Le couple quitte alors le centre d’Anvers et son agitation, pour s’installer en pleine nature et s’atteler à faire émerger des maisons conçues pour raconter une histoire et incarner ces valeurs singulières: naturalité, transparence, sincérité. « Notre habitat a le pouvoir de prendre soin de nous », sourit Ann Butaye. « Nous sommes convaincus que notre environnement, et à fortiori notre espace de vie, a un impact sur notre vie et nos énergies. Chacun de nos projets est aussi pensé pour optimiser la connexion entre les gens : chaque habitant doit pouvoir se relier à son espace, mais aussi à ceux qui y cohabitent. C’est dans cette optique que sont dessinés les plans, les ouvertures ou les espaces de circulation. »
Un concept qui fait mouche
Des premières maisons vendues et au fil du bouche-à-oreille, le couple se voit aussi confier des projets en dehors de nos frontières. Comme ce chalet en Italie, au pied du Mont Blanc. « C’est fascinant pour nous de travailler avec les producteurs et les entrepreneurs locaux, cela enrichit notre vision ; ces fournisseurs et artisans sont autant de rencontres et de nouvelles perspectives », explique Thomas. « C’est pour cela que nous aimerions installer cela dans notre fonctionnement et nous octroyer, chaque année, au moins un projet international. » Le plus gros défi étant d’y transposer leurs exigences en termes de qualité et de durabilité des matériaux : « C’est souvent complexe, car les entrepreneurs n’y sont pas toujours habitués, comme en Belgique d’ailleurs », rappelle Thomas. « Ce qui nous amène à faire quelques essais et erreurs, mais c’est riche d’enseignements : j’en apprends tous les jours sur ces matériaux qui sont, en effet, souvent plus chers, mais qui sont plus sains et plus durables. »
L’essentiel accessoire
Thomas met dans l’entreprise ses connaissances et son expertise pour l’acquisition des biens, le suivi des chantiers et en assure la fiabilité, tandis qu’Ann gère la sélection des finitions.

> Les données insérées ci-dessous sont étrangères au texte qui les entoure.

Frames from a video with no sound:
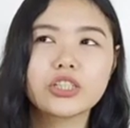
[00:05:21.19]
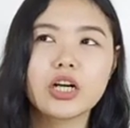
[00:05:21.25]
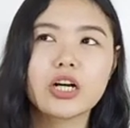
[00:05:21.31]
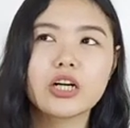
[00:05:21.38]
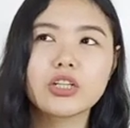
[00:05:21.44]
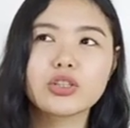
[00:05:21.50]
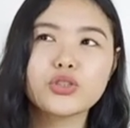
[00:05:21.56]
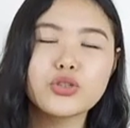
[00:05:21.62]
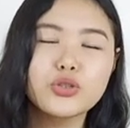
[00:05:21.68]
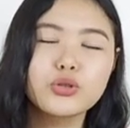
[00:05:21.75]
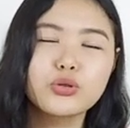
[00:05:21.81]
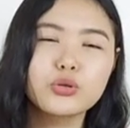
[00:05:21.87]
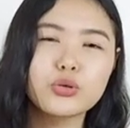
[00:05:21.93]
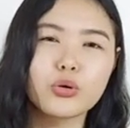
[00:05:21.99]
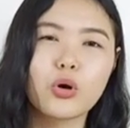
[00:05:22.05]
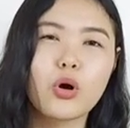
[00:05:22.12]
siyang
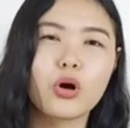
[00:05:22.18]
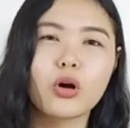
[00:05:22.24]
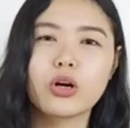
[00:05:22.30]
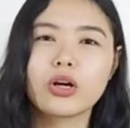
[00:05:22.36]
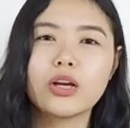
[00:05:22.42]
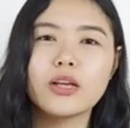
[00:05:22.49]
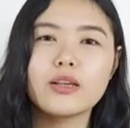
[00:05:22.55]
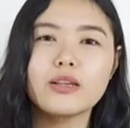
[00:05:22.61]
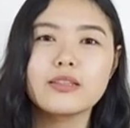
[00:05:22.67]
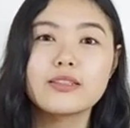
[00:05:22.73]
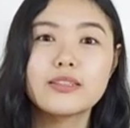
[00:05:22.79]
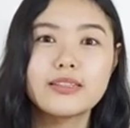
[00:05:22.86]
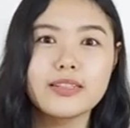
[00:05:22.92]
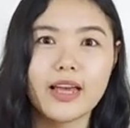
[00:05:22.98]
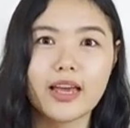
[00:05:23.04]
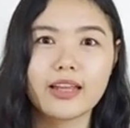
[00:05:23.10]
strong
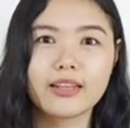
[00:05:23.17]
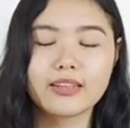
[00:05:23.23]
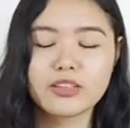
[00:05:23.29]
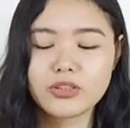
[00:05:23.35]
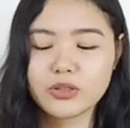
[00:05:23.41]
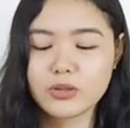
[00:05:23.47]
scent.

Elle source des objets uniques et des œuvres d’art; elle noue les collaborations avec les artistes. Elle construit l’univers Maison Osaïn à travers le branding et toute la ligne pour la maison, qu’elle a développée pour que cette connexion soit totale. Le résultat : une ligne de linge de maison, d’arts de la table et de parfums d’intérieur. « Nous allons bien au-delà de la décoration », explique-t-elle, « car ces objets sont l’âme de votre habitat. Les détails, les couleurs, les odeurs et le toucher sont pensés sur mesure, car pour moi, ils permettent de s’approprier les espaces et ils ponctuent l’histoire que raconte chaque projet. »

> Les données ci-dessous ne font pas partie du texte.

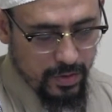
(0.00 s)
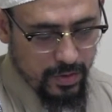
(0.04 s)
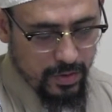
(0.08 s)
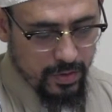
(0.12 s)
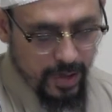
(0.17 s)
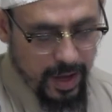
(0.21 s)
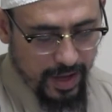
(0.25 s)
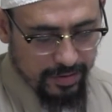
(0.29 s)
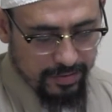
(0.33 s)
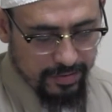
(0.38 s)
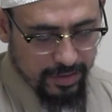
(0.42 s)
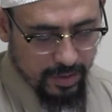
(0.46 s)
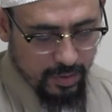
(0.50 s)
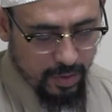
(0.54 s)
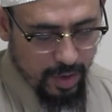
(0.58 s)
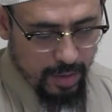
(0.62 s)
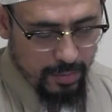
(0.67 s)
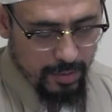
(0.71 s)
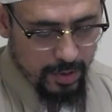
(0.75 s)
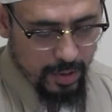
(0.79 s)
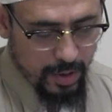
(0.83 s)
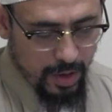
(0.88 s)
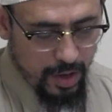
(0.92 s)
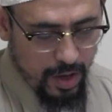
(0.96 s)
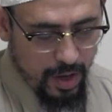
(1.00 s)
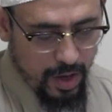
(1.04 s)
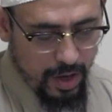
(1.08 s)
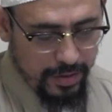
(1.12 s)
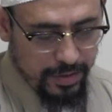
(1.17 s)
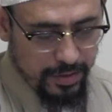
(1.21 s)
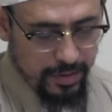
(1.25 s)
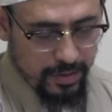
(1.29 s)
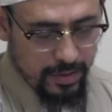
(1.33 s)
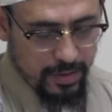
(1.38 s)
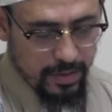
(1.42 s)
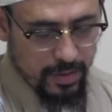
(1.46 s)
fasting
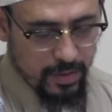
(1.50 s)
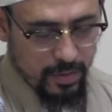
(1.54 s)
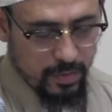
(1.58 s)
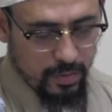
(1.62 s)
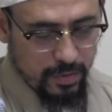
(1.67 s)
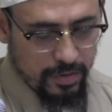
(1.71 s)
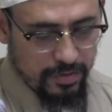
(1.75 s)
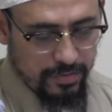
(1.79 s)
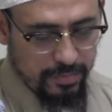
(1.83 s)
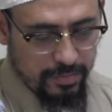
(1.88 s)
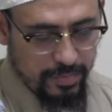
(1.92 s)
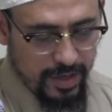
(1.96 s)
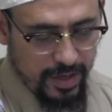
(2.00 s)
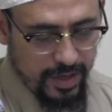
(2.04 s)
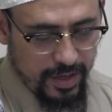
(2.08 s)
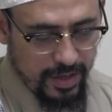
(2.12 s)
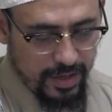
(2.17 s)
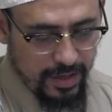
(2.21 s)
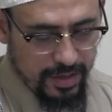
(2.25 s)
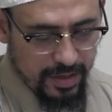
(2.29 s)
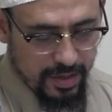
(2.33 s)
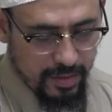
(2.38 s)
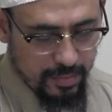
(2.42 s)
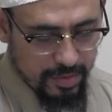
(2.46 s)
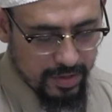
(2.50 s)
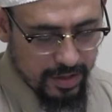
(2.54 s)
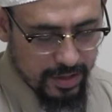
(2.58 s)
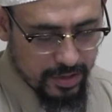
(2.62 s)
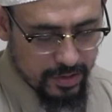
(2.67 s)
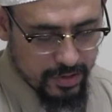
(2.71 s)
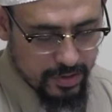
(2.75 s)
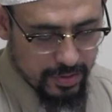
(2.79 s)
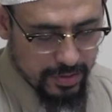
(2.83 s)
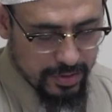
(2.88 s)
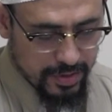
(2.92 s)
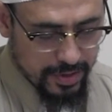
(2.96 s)
Ramadan was made
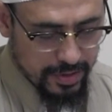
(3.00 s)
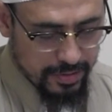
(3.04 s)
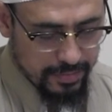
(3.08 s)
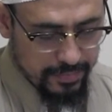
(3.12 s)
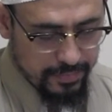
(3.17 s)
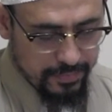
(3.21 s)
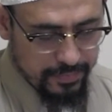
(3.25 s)
obligatory.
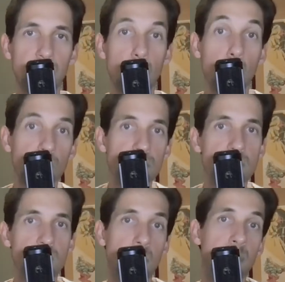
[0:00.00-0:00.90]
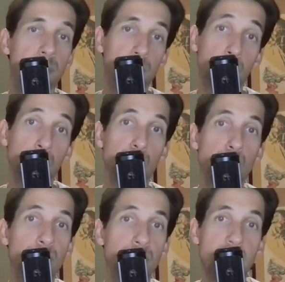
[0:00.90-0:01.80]
Once, maybe if you're a true
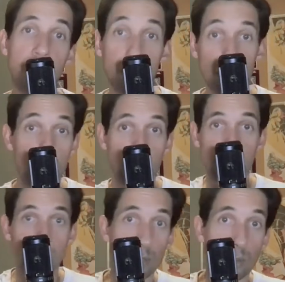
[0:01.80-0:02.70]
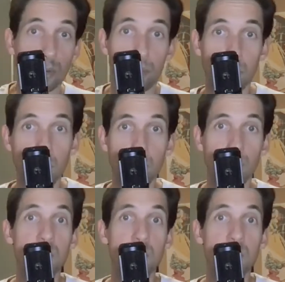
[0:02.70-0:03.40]
fiend, you do like two or three, right?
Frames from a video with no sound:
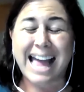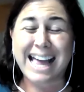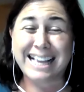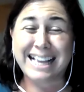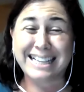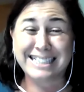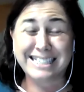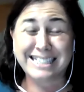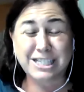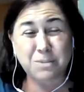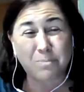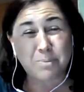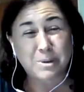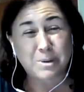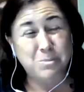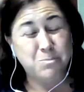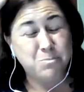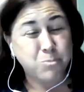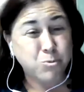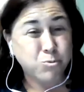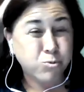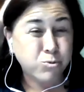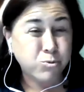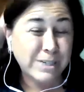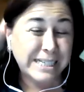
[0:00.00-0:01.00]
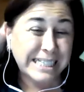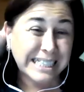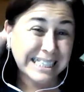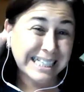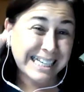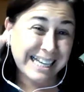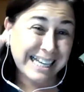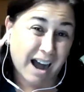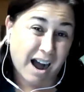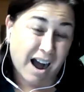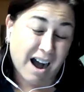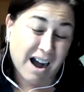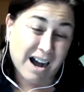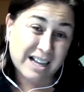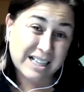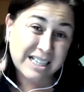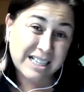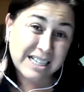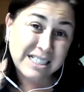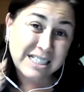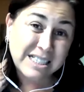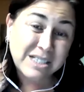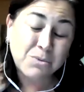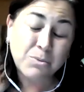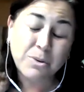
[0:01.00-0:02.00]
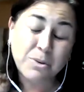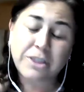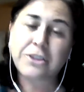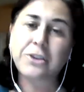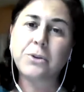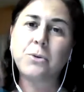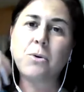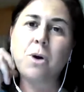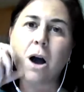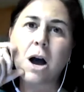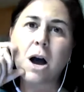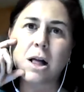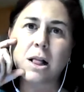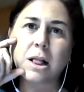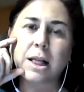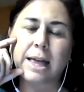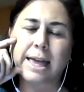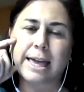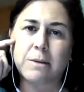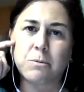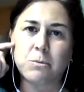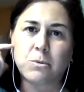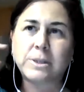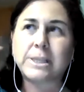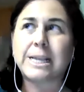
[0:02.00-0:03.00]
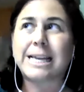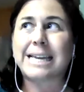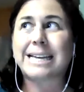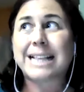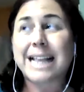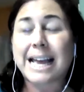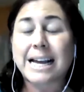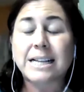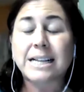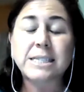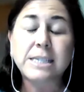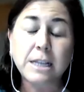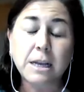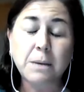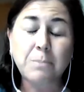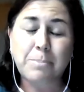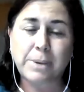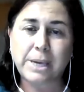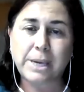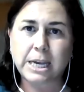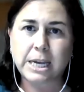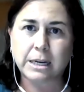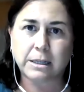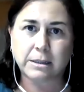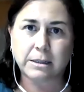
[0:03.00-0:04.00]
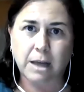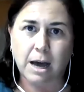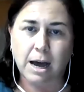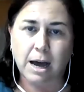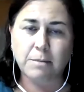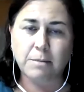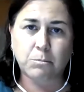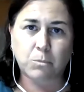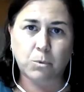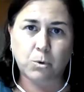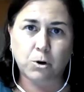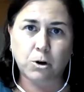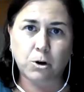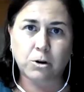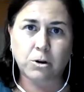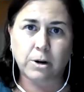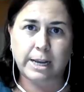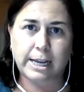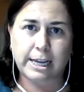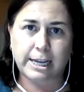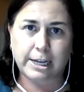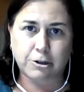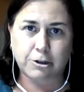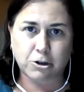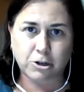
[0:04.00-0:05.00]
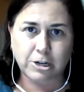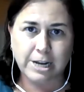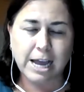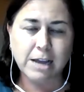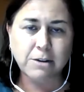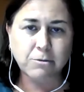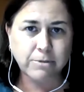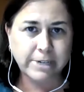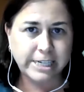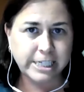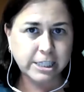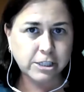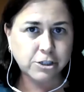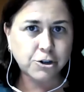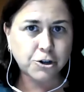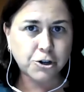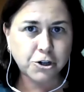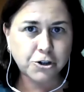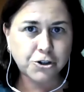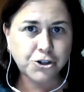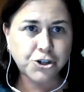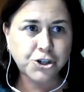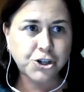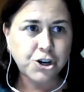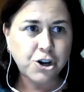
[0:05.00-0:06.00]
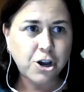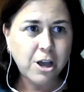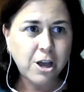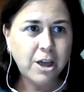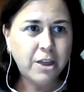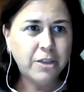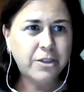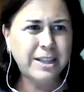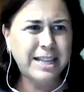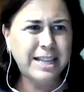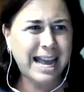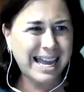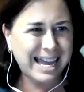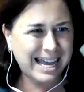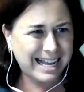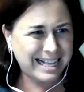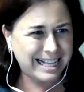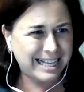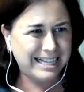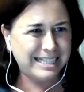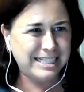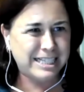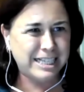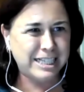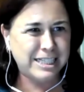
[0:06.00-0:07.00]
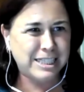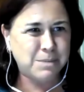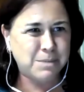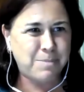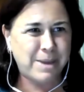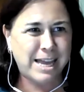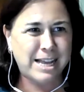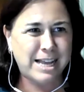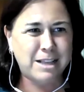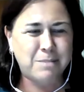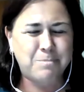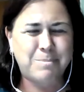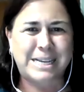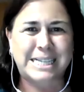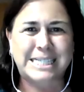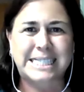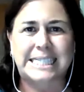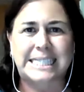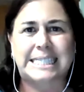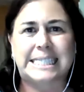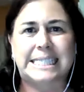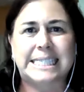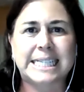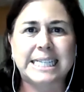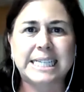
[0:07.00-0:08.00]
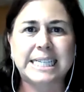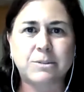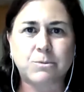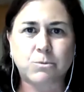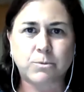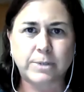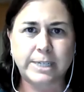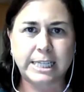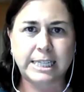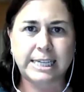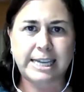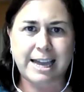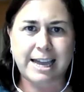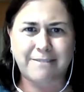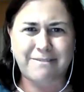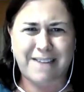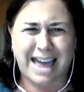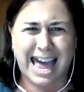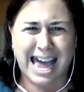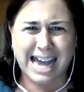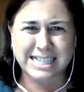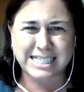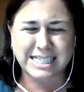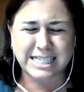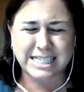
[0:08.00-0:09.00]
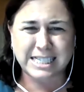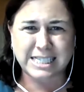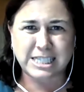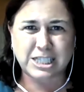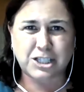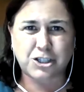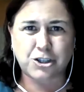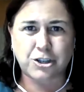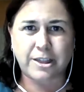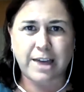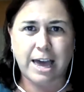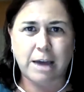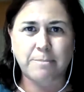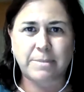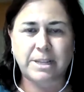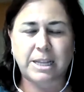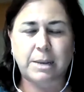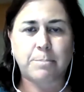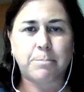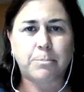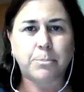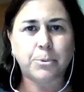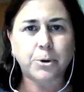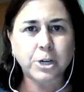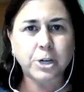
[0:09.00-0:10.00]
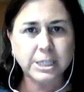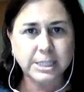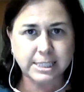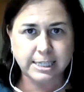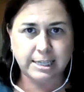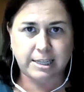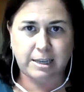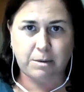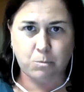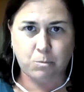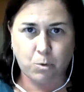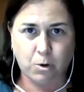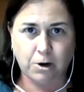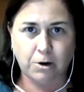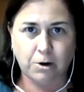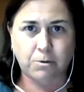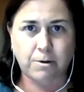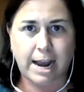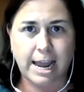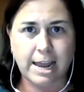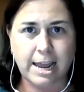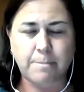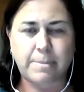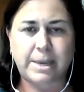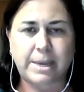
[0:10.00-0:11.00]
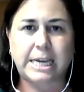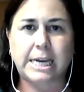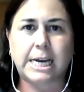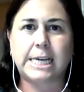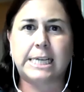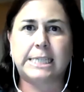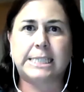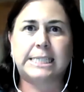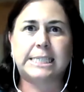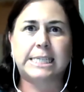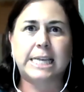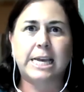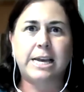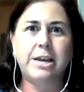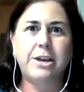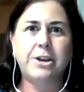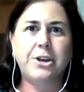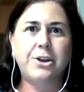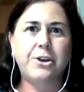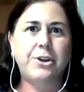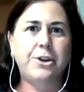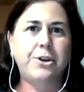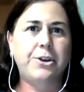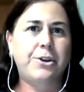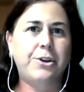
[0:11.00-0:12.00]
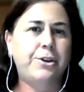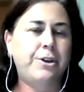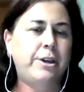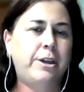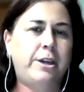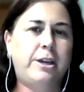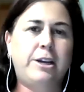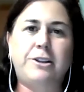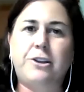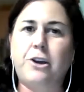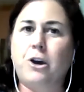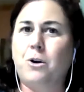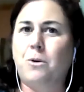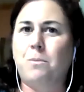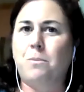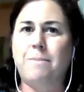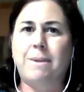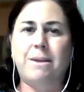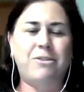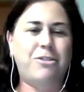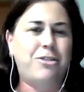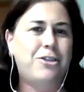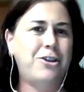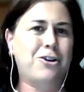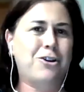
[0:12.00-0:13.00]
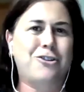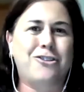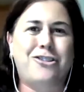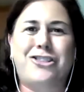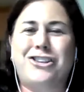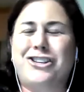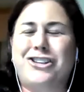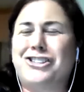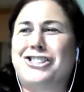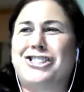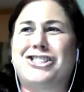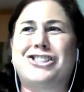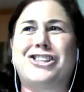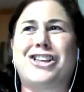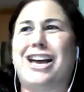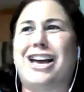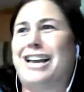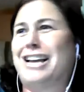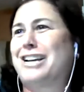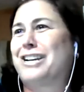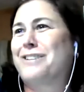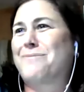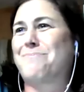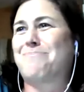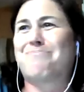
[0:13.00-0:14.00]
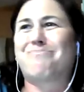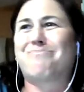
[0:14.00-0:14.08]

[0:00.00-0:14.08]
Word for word: And to be really honest with you all, it would it ended up being a lot more internet research than I had anticipated because I didn't really have access to that many books anymore, right? Because you know, there are these like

La démarche convainc, apparemment, car si, dans un premier temps, les objets, les bougies, les brumes d’oreiller et le linge de maison étaient pensés pour être couplés à un seul projet, les demandes affluent. « Dans un futur proche, nous aimerions ouvrir une boutique ou un pop-up, pour que les gens puissent venir sentir et toucher ces objets. » C’est faire entrer chez soi un peu de l’esprit Maison Osaïn.